Os seus primeiros passos foram em 95, mas só por volta de 97 começou a levar o graffiti a sério. Fez vários interrails e os seus cães são uma marca registada, reconhecida instantaneamente. Chegou a vender CD´s, para matar o vício. Membro dos GVS, Creyz, diz que não pertence ao Hip Hop


Freestyle: Quando e como foi o teu primeiro contacto com Graffiti?


Creyz: Comecei a pintar e desenhar desde pequeno, desde que me lembro que tenho essa veia artística, sempre gostei de banda desenhada e desenhos animados.

A crescer em Lisboa lembro-me de ver sempre coisas escritas nas paredes, fossem partidos políticos, palavrões ou frases anónimas. Lembro-me perfeitamente de uma vez, por volta de 92/3 estar nos Restauradores com a minha mãe e ao passar na passagem subterrânea ver um desenho na parede, era um boneco, feito a lata, a vermelho, tinha uma assinatura e a frase “Menace II Society”. Naquele momento lembro-me de ficar consciente de que alguém teria feito aquilo clandestinamente com uma identidade secreta mas nunca me passou pela cabeça que passados alguns anos, eu iria estar a fazer o mesmo.  
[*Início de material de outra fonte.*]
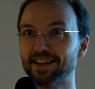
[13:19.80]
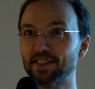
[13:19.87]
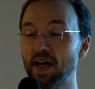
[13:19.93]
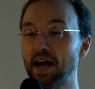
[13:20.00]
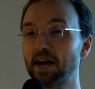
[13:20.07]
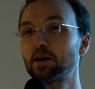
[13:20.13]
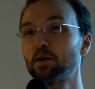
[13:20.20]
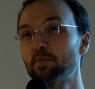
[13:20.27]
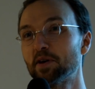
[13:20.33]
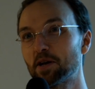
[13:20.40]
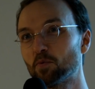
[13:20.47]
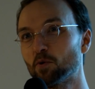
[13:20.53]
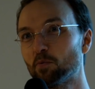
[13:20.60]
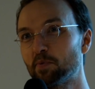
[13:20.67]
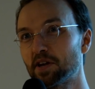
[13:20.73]
that
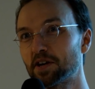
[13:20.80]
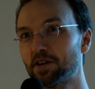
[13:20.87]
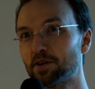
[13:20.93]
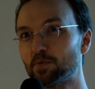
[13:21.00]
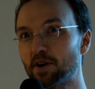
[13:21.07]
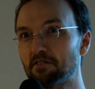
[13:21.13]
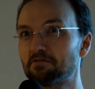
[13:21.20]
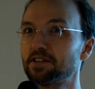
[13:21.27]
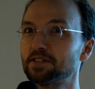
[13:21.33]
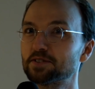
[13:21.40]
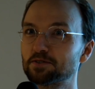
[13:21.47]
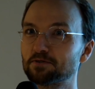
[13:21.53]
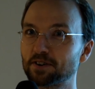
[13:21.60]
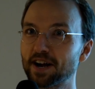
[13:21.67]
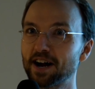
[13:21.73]
commit will be a good reference
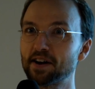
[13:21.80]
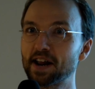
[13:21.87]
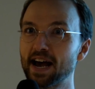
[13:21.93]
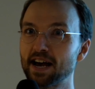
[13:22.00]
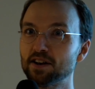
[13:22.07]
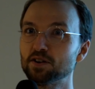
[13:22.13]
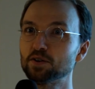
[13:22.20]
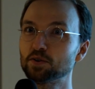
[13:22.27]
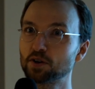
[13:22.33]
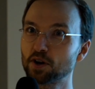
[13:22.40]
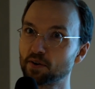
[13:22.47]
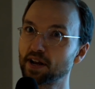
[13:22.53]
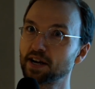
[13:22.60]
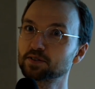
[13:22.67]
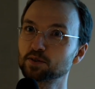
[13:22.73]
for how to add new
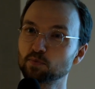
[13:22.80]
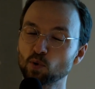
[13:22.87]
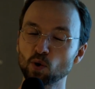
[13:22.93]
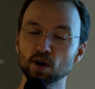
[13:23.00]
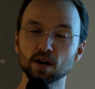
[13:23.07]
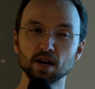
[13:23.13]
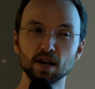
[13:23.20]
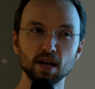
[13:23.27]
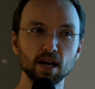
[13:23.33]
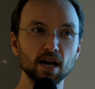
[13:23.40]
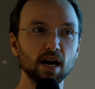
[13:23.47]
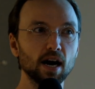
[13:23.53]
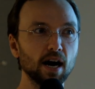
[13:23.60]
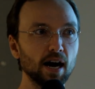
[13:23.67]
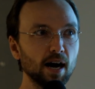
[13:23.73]
codec support.
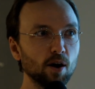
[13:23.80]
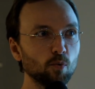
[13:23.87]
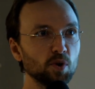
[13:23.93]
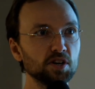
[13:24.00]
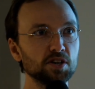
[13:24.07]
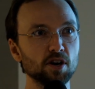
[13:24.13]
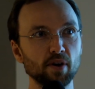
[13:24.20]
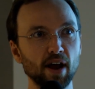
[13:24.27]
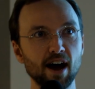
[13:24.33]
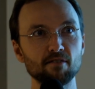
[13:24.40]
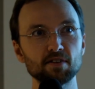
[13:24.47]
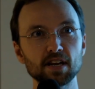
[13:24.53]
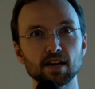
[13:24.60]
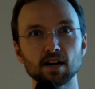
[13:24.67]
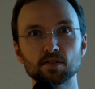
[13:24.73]
We don't have
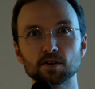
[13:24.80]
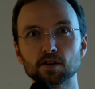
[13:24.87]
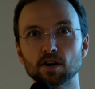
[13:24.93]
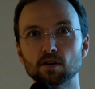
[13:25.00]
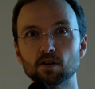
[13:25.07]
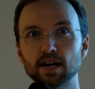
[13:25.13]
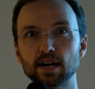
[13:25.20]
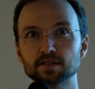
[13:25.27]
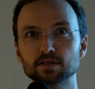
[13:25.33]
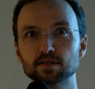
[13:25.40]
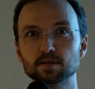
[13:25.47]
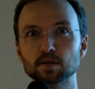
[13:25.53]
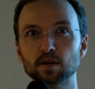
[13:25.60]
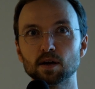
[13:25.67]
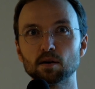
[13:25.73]
any other
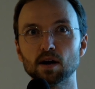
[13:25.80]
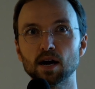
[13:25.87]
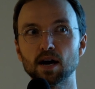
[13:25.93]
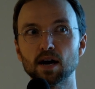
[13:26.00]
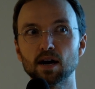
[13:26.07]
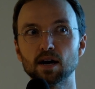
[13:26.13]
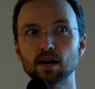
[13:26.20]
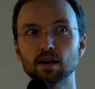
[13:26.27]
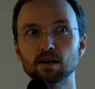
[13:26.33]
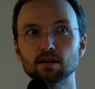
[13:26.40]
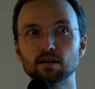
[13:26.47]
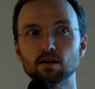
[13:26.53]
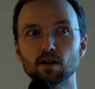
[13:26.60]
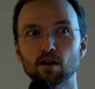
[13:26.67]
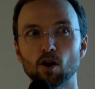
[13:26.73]
codecs
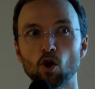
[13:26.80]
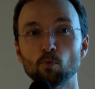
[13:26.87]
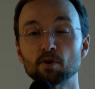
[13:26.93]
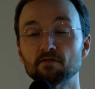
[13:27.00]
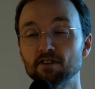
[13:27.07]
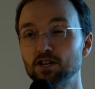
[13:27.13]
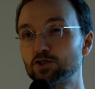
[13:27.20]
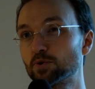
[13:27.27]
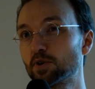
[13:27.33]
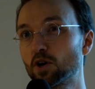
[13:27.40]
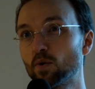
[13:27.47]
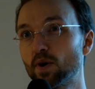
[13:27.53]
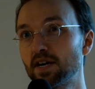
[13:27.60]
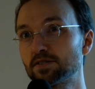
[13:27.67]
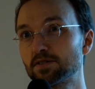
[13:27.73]
open feature
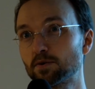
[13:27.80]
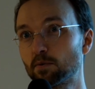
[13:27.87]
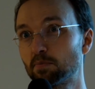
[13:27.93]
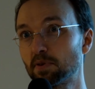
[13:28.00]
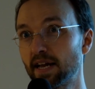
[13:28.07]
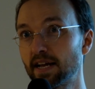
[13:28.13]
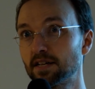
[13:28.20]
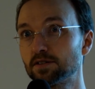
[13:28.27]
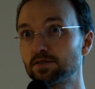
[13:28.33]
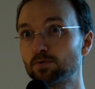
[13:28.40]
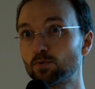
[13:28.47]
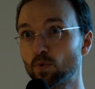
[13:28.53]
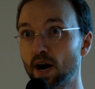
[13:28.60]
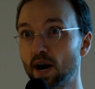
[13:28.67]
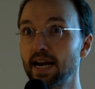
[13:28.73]
requests or plans
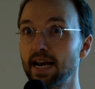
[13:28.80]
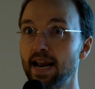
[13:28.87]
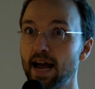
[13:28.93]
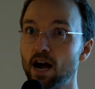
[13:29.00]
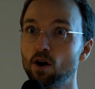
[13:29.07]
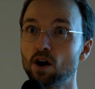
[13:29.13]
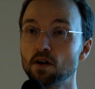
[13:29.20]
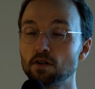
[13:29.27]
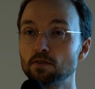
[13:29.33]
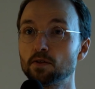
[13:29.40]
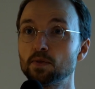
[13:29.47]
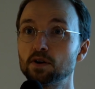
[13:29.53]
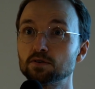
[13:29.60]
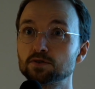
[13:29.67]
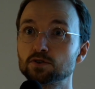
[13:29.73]
right now other than
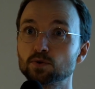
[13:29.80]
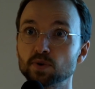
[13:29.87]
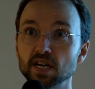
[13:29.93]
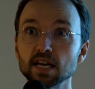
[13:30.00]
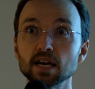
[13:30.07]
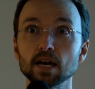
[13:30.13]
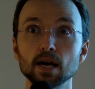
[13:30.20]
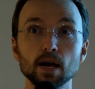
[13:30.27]
those 3.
Foi por volta de 95 que tive contacto com o Graffiti através do OPEO, que era um amigo da escola. Nessa altura houve um boom em Lisboa e toda a gente tinha um tag. O OPEO já nessa altura sacava grandes styles no papel. Em 96 foi quando pintei o meu primeiro graff, antes disso dei uns tags e throw ups só para experimentar. Havia graffs em Campolide dos PRM, FDP, THC, NCW, PBC, e em Sete Rios no canil já havia dos GVS, PBC, FDP e PRM. Só mais tarde é que soube dos hall of fames em Belém e Carcavelos.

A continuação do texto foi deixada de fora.